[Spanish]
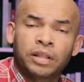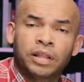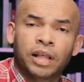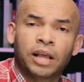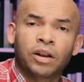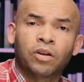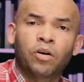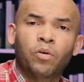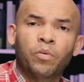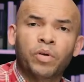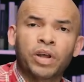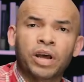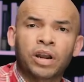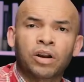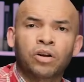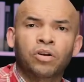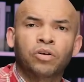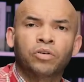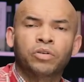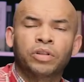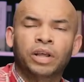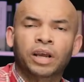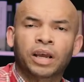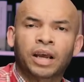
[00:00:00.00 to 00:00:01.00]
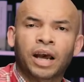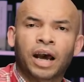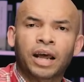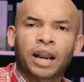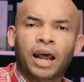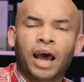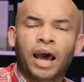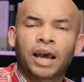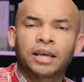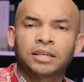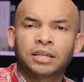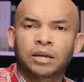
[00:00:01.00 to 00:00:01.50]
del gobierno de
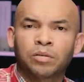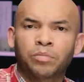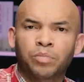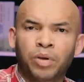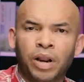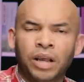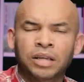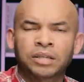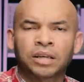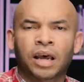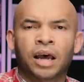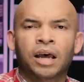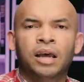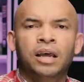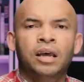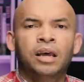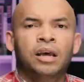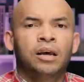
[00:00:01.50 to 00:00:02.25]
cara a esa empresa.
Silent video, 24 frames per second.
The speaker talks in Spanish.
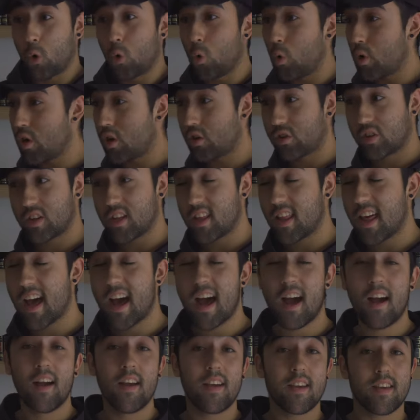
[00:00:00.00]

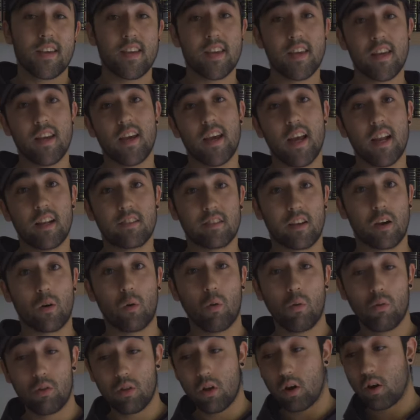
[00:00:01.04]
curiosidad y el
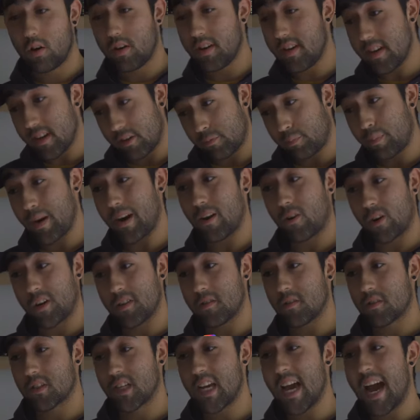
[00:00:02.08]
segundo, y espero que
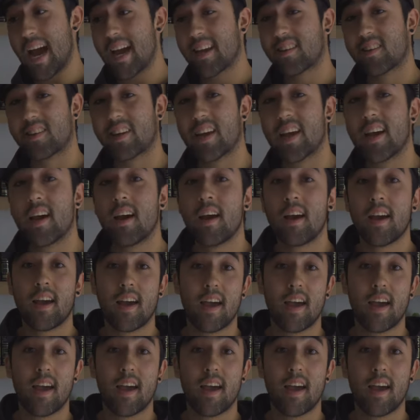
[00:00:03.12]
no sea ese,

^^^^^^^^

**Exercise requirements**
Copy out each line from the listing that contains the string "Spanish".

**Task solution**
[Spanish]
The speaker talks in Spanish.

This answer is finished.